Polishing Charts
Due: Nov 01 by 11:59pm
Weight: This assignment is worth 1% of your final grade.
Purpose: The purpose of this assignment is to learn some techniques for adding “polish” to your charts. We will start choosing colors and fonts more carefully, and we will also annotate our charts with informative text.
Assessment: This assignment is graded using a check system:
- ✔+ (110%): Responses shows phenomenal thought and engagement with the course content. I will not assign these often.
- ✔ (100%): Responses are thoughtful, well-written, and show engagement with the course content. This is the expected level of performance.
- ✔− (50%): Responses are hastily composed, too short, and/or only cursorily engages with the course content. This grade signals that you need to improve next time. I will hopefully not assign these often.
Notice that this is essentially a pass/fail system. I’m not grading your writing ability and I’m not counting the number of words you write - I’m looking for thoughtful engagement. One or two sentences is not enough. Write at least a paragraph and show me that you did the readings assigned.
1. Get Organized
Download and edit this template when working through this assignment.
Then unzip the template folder (make sure you unzip it!), then open the .Rproj file to open RStudio. Open the hw9.Rmd
file, take notes, and write some example code as you go through the following.
2. Readings
This week we’ll get into the weeds with techniques for polishing up your charts. This is a critically important step for making your charts easy for others to understand and effective as a central tool for communicating important results. It’s also where you can be highly creative!
- How to polish ggplot charts: R4DS Chapter 28 - Graphics for communication
- Wilke: 4 - Color scales
- Rost: Which color scale to use when visualizing data
Optional
- Wilke: 21 - Multi-panel figures
- Check out the patchwork package for merging multiple charts together
- How to make a multi-panel figure with a shared legend.
- Check out this tool for simulating color blindness.

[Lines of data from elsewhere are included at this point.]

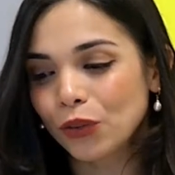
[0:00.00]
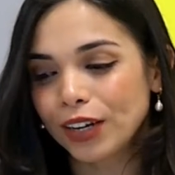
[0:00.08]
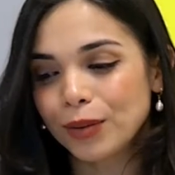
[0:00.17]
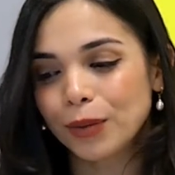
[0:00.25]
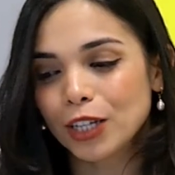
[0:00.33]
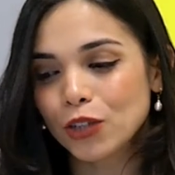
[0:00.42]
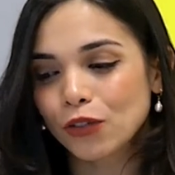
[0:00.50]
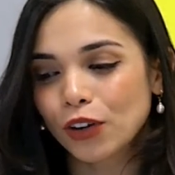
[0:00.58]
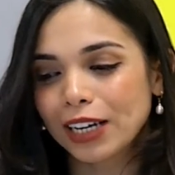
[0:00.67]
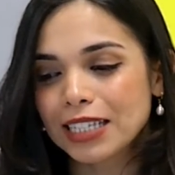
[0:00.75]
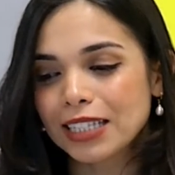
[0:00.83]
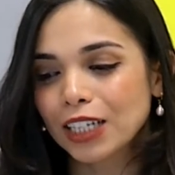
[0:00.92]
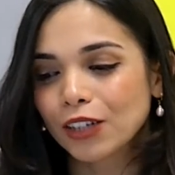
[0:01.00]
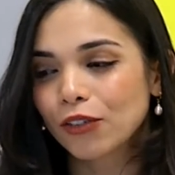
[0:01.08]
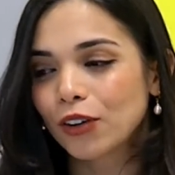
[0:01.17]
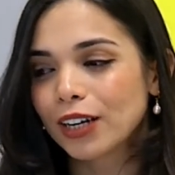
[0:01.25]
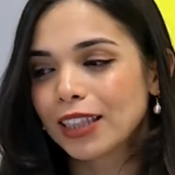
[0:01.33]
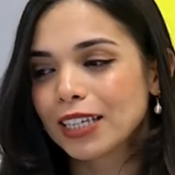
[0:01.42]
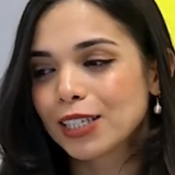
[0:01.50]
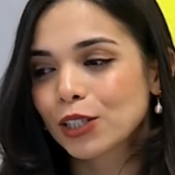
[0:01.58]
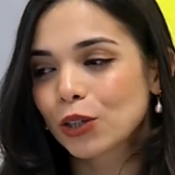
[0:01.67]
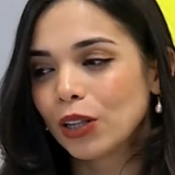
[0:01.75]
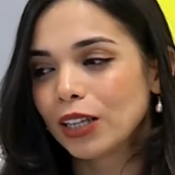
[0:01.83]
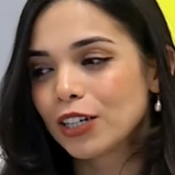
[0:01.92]
you very much for listening for this
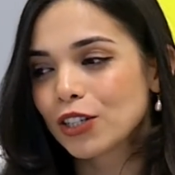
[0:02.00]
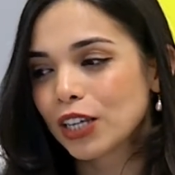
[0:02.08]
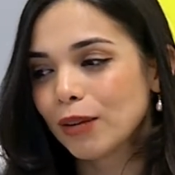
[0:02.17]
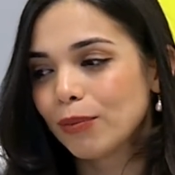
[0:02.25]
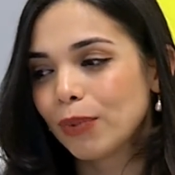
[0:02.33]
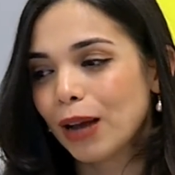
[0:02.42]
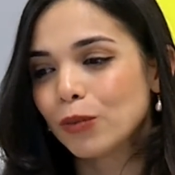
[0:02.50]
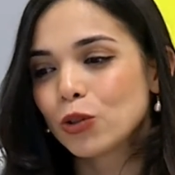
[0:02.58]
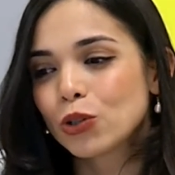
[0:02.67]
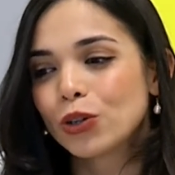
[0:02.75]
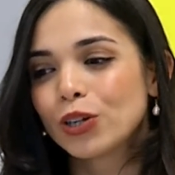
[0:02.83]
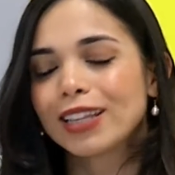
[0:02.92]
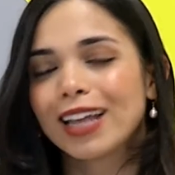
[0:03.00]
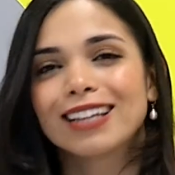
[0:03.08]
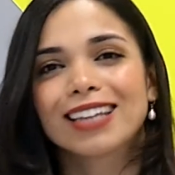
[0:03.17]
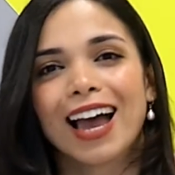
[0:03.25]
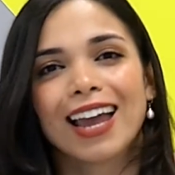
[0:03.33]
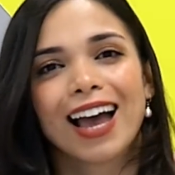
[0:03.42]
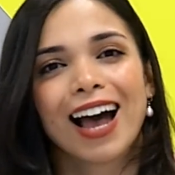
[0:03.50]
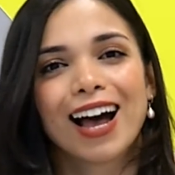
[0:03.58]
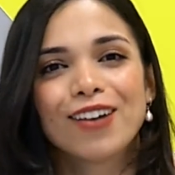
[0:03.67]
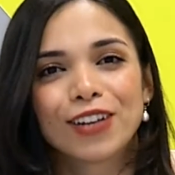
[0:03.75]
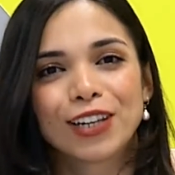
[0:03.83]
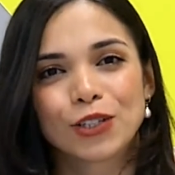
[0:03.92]
scholarship. I'm sure that I
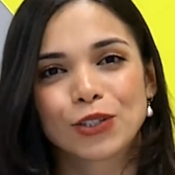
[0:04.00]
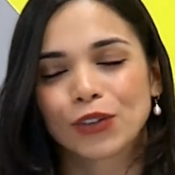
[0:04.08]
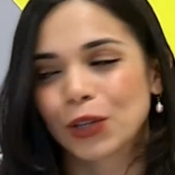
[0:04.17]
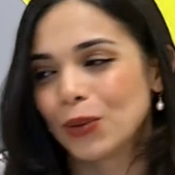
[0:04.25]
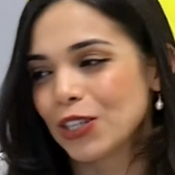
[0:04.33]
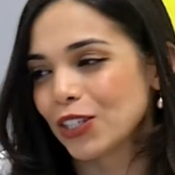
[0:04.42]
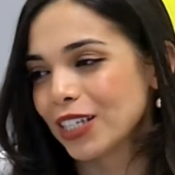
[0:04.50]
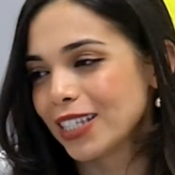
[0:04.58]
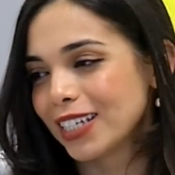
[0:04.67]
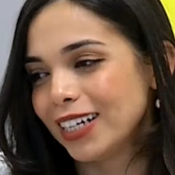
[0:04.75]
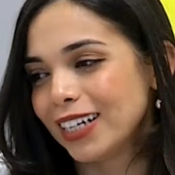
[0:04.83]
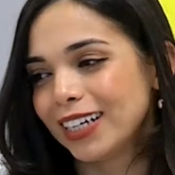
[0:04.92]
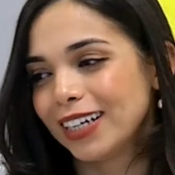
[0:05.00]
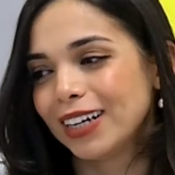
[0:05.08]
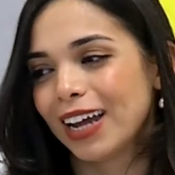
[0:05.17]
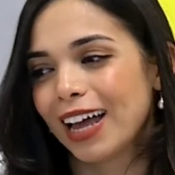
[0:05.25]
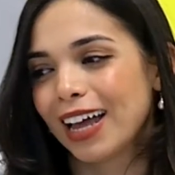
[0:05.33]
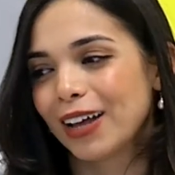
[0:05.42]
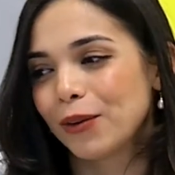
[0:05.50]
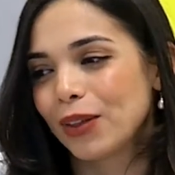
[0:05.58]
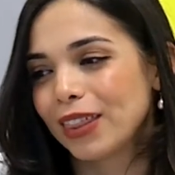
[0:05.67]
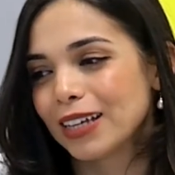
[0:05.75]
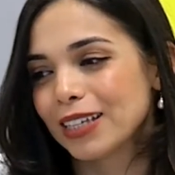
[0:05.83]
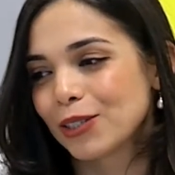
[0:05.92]
have a lot of questions here
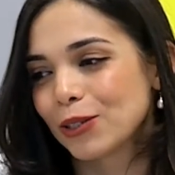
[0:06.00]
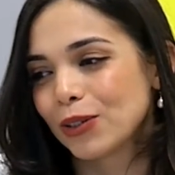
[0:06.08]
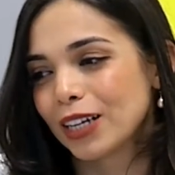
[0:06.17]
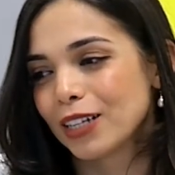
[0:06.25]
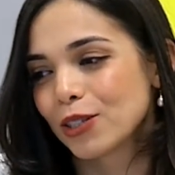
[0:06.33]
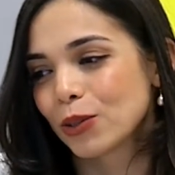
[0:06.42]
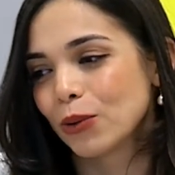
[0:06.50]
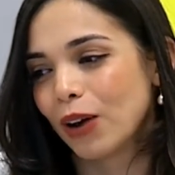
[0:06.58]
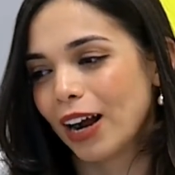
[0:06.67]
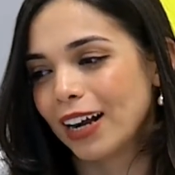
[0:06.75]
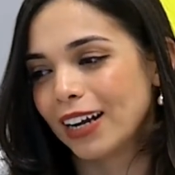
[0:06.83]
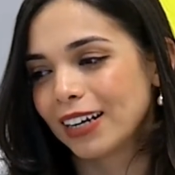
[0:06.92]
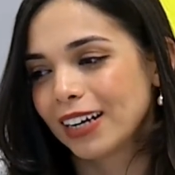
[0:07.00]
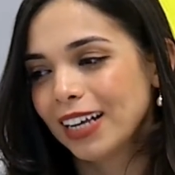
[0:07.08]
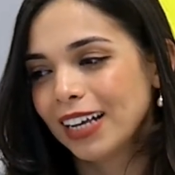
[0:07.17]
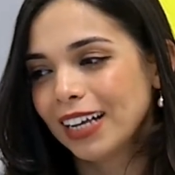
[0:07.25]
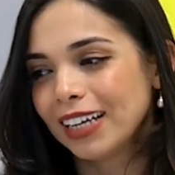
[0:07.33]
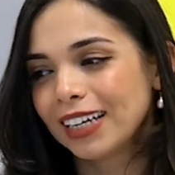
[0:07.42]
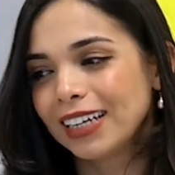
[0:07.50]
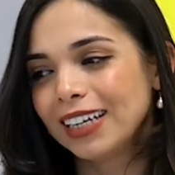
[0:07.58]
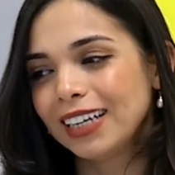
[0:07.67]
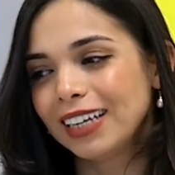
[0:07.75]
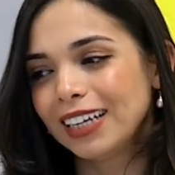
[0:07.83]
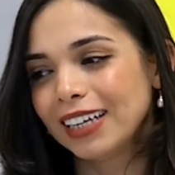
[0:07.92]
with the students who are
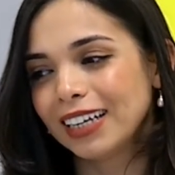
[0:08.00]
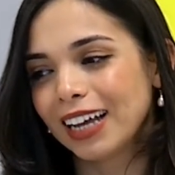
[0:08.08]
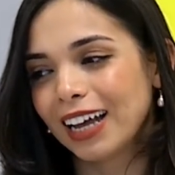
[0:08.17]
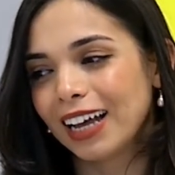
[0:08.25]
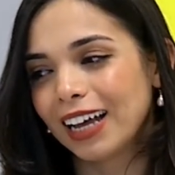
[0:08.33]
really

- Check out these tools for customizing your Rmd file: PIMP my Rmd
3. Practice polishing
Go back to a previous homework where you made a chart (e.g. hw6). Using some of the principles in the readings you just read, try to make a more polished version of your figure.
3. Reflect
Reflect on what you’ve learned while going through these readings and exercises. Is there anything that jumped out at you? Anything you found particularly interesting or confusing? Write at least a paragraph in your hw9.Rmd
file. Here are some suggestions:
- Discuss some of the key insights or things you found interesting in the readings or recent class periods.

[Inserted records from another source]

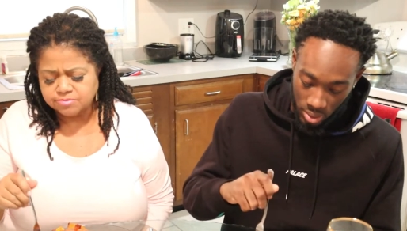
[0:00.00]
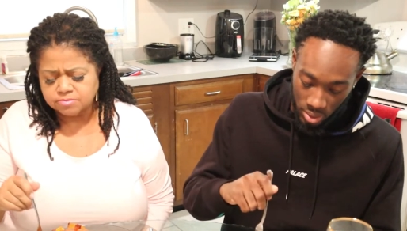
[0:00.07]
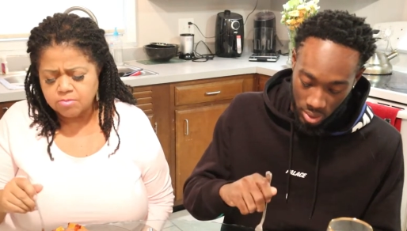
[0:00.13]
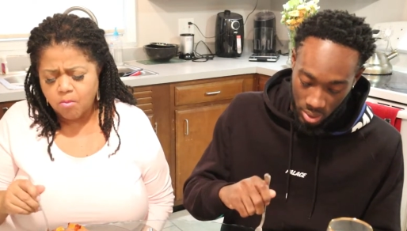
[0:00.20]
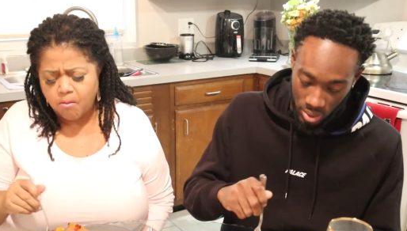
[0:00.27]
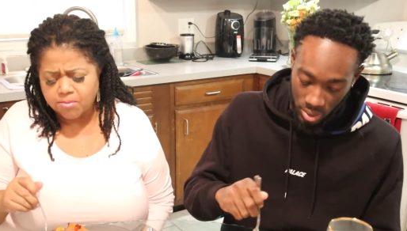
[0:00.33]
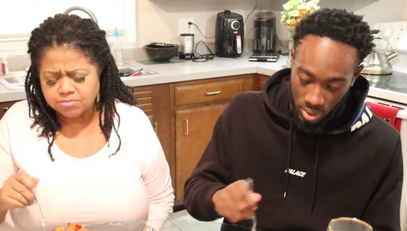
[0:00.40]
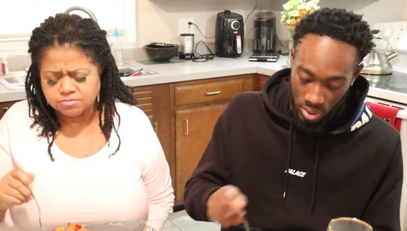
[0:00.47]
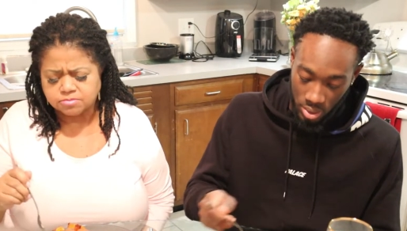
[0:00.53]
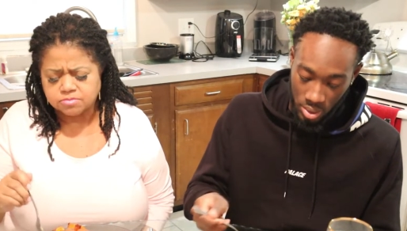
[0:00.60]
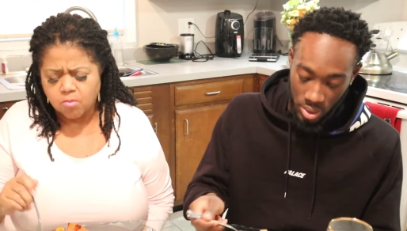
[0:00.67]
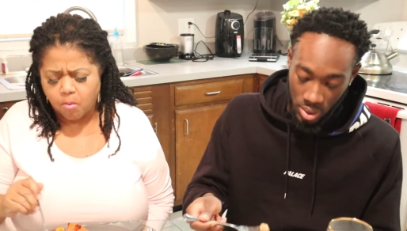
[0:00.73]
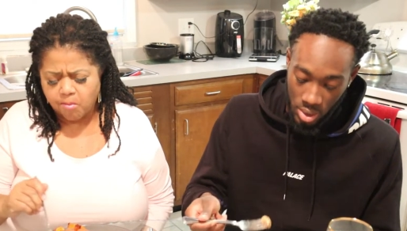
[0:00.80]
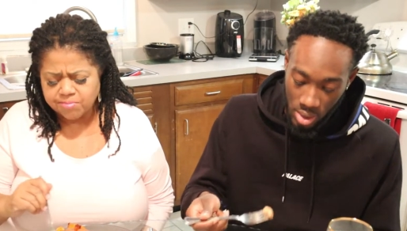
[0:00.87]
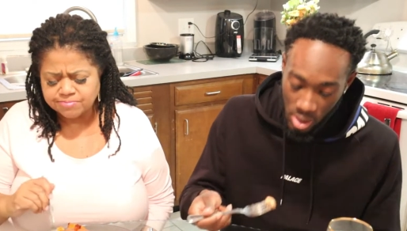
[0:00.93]
Speaker 1: Mmm.
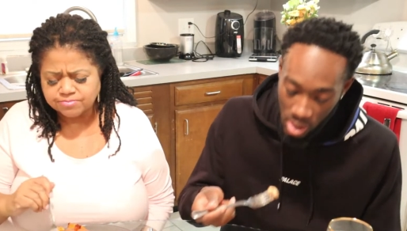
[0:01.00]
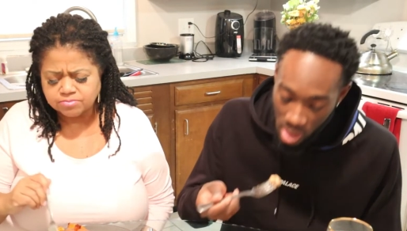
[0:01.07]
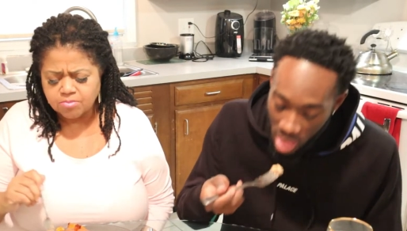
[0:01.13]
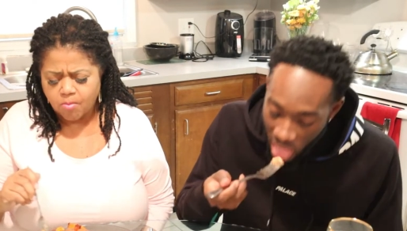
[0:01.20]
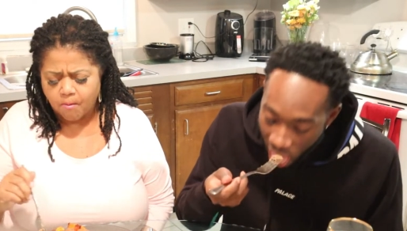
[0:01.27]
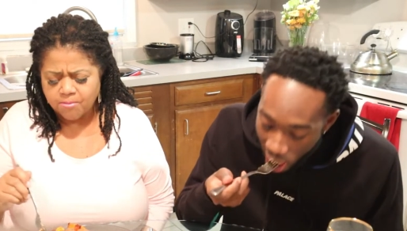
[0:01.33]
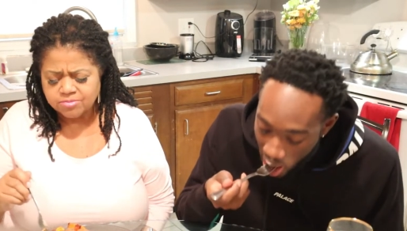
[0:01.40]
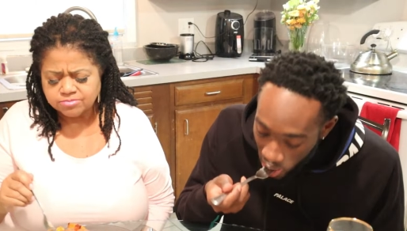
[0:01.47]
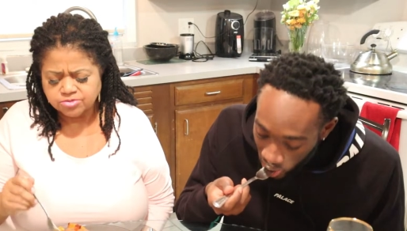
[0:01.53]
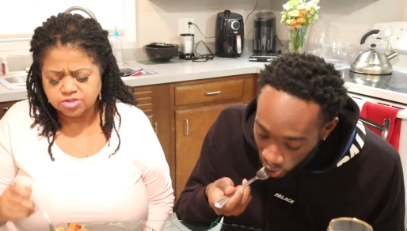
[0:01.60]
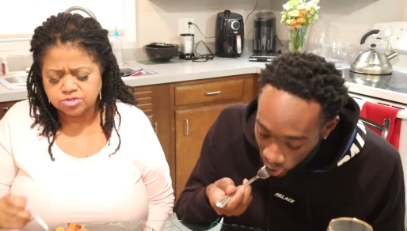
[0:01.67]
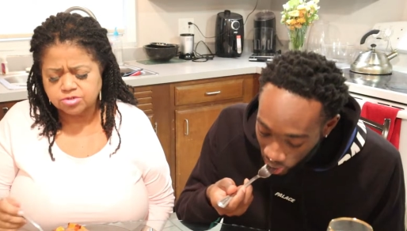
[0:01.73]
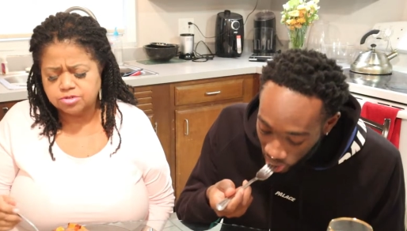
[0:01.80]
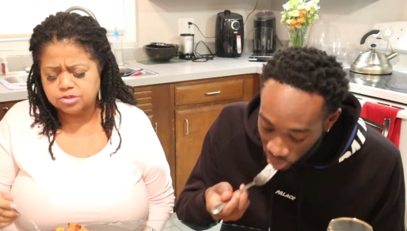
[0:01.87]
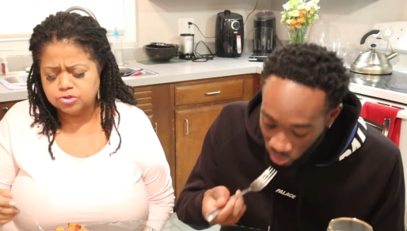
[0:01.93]

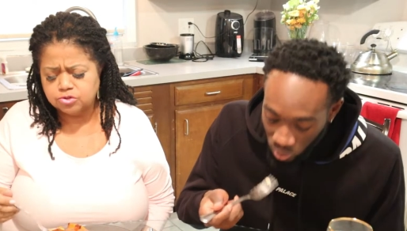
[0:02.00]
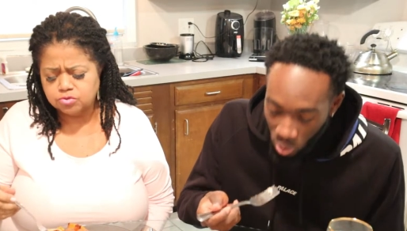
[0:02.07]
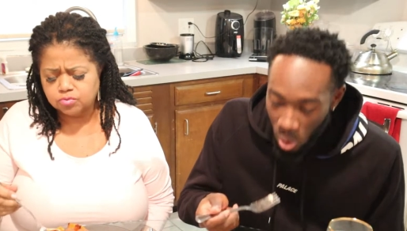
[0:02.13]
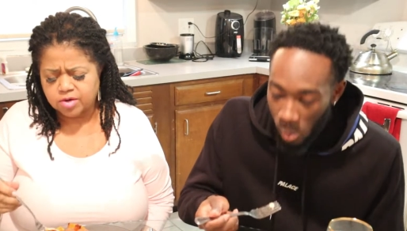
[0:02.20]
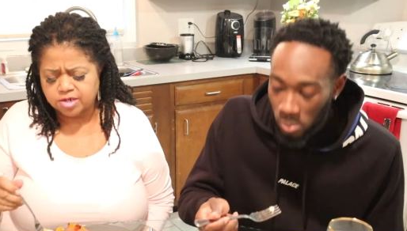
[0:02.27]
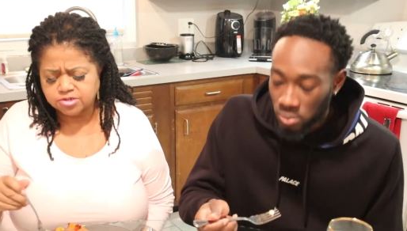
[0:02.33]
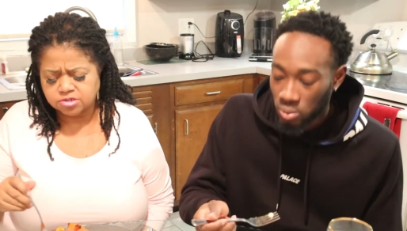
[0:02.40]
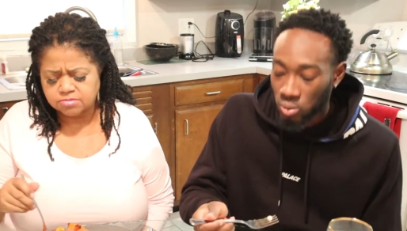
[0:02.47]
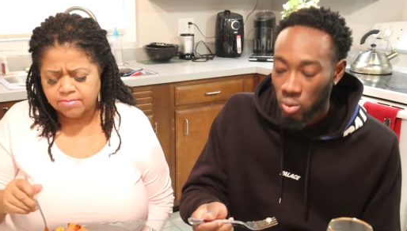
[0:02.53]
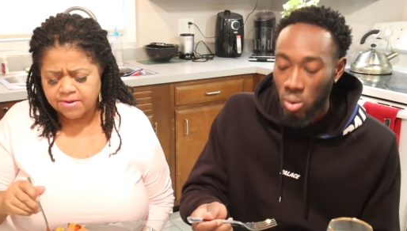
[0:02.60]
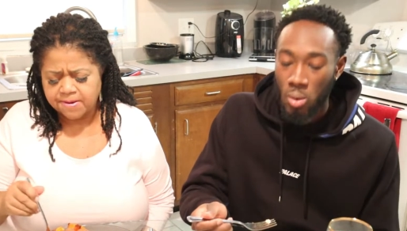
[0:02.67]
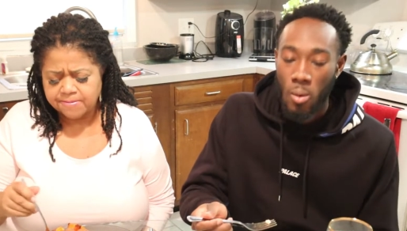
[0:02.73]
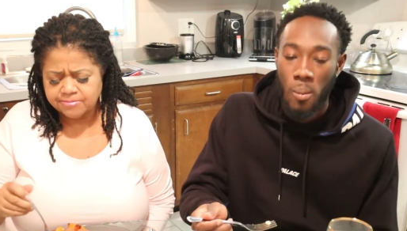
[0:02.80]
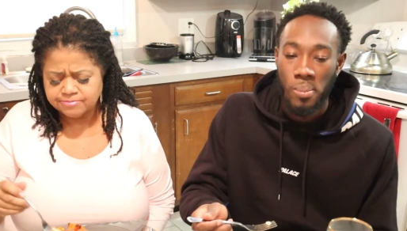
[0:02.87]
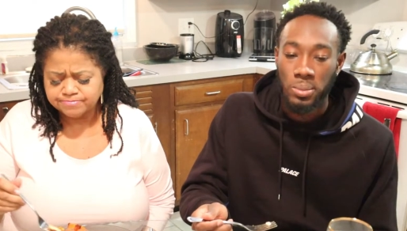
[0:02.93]
This is a new
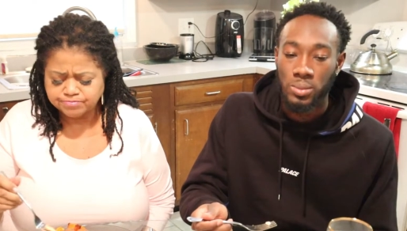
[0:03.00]
recipe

- Write about the messiest data you’ve seen.
- Connect the course content to your own work or project you’re working on.
Do you have a favorite font / color / color palette? Share it in your reflection this week!
4. Knit
Click the “knit” button to compile your hw9.Rmd
file into a html web page. Then open the hw9.html
file in a web browser and proofread your report. Does all of the formatting look correct?
5. Submit
To submit this assignment, create a zip file of all the files in your R project folder for this assignment. Name the zip file hw9-netID.zip
, replacing netID
with your netID (e.g., hw9-jph.zip
). Then copy that zip file into the “submissions” folder in your Box folder created for this class.